• [TASK]:
Determine how many of the lines below hold the word "speaker". Give the number and nothing else.

Collection entries
↓
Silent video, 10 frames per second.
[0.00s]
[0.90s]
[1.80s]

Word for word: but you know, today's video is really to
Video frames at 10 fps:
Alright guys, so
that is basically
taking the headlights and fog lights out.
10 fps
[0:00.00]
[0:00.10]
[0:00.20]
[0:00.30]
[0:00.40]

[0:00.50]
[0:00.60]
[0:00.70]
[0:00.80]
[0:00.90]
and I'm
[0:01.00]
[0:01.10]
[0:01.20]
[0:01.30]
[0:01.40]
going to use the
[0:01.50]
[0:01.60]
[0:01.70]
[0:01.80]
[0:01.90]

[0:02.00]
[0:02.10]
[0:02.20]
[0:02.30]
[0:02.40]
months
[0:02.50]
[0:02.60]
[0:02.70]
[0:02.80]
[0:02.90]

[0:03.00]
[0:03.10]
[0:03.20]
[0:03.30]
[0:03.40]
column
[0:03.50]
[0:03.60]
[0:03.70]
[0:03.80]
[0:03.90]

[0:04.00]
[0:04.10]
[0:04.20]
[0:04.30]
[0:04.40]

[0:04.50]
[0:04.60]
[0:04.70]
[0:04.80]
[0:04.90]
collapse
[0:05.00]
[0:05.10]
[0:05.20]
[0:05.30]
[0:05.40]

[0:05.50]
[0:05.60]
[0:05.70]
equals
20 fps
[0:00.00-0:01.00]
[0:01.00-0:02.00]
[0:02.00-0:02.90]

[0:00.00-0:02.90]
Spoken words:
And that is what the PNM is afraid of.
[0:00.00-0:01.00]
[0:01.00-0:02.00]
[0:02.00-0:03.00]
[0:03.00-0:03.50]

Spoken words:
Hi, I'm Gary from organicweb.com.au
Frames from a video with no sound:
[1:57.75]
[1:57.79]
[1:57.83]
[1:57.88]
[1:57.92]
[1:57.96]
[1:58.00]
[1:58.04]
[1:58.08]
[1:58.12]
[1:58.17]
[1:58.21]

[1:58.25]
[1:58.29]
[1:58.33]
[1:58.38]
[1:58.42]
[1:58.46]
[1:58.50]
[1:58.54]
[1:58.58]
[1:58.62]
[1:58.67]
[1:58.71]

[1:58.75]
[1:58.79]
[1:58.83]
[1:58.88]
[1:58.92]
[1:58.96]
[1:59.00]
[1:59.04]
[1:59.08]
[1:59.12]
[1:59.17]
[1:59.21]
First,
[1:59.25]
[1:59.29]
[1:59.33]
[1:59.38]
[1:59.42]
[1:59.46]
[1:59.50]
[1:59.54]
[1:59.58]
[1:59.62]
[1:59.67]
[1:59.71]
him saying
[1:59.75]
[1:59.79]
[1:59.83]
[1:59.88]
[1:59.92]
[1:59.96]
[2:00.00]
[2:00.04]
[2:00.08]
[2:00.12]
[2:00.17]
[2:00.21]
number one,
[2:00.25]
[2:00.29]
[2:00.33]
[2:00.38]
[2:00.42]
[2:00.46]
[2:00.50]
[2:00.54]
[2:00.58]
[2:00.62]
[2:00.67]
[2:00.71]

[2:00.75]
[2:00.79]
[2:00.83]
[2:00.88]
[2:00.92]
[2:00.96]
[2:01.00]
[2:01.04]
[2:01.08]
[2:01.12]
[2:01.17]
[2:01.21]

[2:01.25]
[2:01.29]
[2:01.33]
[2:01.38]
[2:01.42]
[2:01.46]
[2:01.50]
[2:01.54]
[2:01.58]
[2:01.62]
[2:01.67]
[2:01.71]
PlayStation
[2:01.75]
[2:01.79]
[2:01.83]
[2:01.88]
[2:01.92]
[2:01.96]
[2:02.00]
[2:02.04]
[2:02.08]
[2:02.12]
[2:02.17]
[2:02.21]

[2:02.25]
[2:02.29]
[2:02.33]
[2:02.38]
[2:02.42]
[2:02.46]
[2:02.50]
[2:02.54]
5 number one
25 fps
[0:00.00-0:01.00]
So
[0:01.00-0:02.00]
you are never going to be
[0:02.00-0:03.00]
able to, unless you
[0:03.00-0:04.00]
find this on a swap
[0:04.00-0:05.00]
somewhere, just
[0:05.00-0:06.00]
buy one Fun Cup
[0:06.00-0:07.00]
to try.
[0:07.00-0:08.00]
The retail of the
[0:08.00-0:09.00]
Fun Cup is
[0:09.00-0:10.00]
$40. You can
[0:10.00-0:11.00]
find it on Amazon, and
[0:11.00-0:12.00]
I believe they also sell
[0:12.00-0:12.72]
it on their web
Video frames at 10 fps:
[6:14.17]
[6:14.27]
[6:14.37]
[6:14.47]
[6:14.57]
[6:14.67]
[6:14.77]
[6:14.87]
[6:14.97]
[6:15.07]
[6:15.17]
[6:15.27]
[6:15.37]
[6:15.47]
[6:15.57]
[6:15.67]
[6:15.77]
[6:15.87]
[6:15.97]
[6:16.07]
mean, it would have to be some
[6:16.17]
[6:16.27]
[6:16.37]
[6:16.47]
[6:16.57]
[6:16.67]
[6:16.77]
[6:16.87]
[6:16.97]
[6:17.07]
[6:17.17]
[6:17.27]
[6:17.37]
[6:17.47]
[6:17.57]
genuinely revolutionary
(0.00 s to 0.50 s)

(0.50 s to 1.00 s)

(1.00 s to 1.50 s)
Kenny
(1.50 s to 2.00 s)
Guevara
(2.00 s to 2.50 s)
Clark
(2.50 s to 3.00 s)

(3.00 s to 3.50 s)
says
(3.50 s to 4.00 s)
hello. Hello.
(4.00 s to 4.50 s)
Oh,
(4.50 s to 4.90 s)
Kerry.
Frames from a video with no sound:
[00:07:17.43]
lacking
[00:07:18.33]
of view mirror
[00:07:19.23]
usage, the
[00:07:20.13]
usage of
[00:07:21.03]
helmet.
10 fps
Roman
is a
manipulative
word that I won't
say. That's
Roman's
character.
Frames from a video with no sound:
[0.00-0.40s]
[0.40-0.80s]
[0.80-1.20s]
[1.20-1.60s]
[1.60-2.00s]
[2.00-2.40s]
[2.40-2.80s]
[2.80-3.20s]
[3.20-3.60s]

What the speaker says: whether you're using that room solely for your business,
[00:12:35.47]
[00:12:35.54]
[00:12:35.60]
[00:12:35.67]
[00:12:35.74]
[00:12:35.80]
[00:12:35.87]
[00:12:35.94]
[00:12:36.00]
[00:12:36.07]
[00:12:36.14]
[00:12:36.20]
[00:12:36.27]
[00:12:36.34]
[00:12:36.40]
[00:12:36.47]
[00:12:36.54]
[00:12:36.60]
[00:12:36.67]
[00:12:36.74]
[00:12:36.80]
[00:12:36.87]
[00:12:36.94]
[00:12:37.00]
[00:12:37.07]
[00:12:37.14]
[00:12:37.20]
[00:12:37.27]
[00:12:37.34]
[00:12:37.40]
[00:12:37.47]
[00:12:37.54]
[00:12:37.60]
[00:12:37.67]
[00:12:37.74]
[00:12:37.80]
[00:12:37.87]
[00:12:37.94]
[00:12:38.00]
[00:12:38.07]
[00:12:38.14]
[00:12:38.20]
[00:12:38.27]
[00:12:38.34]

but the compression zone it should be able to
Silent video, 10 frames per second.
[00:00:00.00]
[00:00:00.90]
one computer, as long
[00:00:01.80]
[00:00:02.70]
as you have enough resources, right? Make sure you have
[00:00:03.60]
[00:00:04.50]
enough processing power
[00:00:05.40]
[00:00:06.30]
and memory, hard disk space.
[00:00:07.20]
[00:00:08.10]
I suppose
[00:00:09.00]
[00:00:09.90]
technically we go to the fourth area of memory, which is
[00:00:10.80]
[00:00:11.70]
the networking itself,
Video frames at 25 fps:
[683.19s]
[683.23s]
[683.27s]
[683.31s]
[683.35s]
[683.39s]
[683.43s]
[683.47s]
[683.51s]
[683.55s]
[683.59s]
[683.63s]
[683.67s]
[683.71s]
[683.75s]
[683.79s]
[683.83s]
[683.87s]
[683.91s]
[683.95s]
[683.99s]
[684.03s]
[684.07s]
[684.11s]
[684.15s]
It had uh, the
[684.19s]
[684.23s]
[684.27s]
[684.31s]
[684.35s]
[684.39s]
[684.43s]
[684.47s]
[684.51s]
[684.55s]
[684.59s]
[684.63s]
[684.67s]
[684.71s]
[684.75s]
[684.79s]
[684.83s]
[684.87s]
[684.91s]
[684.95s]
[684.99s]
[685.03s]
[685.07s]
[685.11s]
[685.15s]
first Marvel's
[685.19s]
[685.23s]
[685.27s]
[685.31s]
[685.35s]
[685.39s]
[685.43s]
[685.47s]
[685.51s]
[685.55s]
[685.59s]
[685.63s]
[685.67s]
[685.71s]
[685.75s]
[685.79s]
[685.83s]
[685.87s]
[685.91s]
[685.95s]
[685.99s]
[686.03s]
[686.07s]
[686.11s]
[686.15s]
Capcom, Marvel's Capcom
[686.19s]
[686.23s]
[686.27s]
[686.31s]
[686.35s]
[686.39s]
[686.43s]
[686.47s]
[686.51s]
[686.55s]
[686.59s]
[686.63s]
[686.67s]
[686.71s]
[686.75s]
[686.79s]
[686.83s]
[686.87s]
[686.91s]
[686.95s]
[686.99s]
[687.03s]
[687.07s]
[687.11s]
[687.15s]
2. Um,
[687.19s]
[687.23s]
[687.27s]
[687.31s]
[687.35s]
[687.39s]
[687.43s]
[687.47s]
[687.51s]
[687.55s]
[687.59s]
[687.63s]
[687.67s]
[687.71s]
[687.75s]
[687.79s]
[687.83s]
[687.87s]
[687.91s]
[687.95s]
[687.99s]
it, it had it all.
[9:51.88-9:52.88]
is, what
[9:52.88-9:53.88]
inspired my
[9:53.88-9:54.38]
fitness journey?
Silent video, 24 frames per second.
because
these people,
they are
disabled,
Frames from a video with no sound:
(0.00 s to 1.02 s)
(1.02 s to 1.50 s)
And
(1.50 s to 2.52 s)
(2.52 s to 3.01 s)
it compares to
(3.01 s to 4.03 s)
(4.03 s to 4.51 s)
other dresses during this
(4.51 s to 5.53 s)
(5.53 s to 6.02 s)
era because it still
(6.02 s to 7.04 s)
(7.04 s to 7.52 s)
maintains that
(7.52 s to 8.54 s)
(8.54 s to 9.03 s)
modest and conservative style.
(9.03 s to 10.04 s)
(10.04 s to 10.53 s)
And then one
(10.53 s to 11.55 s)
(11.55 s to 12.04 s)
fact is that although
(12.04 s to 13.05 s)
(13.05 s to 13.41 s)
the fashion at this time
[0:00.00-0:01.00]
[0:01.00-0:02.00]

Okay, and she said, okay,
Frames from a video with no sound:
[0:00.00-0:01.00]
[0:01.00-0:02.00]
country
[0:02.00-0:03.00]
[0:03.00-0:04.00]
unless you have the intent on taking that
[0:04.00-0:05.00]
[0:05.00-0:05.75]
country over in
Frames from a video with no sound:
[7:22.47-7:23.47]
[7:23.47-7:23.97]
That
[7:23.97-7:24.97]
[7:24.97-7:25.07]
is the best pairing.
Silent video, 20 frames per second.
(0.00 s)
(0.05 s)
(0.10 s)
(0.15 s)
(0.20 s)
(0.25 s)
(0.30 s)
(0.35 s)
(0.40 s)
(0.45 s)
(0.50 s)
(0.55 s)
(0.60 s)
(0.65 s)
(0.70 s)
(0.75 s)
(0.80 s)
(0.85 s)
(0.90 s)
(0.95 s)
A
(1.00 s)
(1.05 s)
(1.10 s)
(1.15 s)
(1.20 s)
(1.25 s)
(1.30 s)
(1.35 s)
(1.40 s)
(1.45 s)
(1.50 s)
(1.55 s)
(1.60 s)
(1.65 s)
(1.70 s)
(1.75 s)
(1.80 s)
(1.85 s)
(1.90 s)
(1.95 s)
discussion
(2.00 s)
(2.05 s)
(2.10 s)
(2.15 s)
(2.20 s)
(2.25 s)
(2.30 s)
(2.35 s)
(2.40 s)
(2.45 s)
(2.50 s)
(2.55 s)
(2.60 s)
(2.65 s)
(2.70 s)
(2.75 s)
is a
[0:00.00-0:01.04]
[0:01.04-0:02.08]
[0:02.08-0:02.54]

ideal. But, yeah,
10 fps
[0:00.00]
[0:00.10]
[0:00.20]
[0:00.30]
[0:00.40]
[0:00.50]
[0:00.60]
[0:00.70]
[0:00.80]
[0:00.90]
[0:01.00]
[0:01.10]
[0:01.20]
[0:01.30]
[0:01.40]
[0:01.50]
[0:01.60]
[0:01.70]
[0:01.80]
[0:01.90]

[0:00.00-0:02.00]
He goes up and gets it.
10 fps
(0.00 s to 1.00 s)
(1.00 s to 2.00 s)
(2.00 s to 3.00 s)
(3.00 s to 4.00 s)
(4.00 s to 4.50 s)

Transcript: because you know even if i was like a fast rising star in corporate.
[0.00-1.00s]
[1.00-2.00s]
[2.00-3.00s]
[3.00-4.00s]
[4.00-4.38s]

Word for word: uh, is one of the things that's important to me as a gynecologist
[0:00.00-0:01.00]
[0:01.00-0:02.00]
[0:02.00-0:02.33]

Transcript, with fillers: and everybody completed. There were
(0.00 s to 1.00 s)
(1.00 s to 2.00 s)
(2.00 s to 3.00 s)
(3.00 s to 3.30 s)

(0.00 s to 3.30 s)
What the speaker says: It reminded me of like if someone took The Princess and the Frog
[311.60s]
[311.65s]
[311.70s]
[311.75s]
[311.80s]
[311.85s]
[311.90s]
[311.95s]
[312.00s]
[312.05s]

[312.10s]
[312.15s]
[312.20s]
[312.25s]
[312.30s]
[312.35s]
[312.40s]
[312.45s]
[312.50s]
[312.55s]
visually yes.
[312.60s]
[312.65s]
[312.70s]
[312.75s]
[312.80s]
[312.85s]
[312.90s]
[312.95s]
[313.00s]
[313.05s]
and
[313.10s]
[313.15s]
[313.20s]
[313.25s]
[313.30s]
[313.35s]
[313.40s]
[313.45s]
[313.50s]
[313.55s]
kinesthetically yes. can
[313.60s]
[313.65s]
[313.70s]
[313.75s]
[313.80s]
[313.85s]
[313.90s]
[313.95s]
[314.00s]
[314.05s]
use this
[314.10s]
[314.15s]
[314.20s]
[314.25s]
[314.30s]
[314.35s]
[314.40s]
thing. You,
↑
• [SOLVED PROBLEM]:
2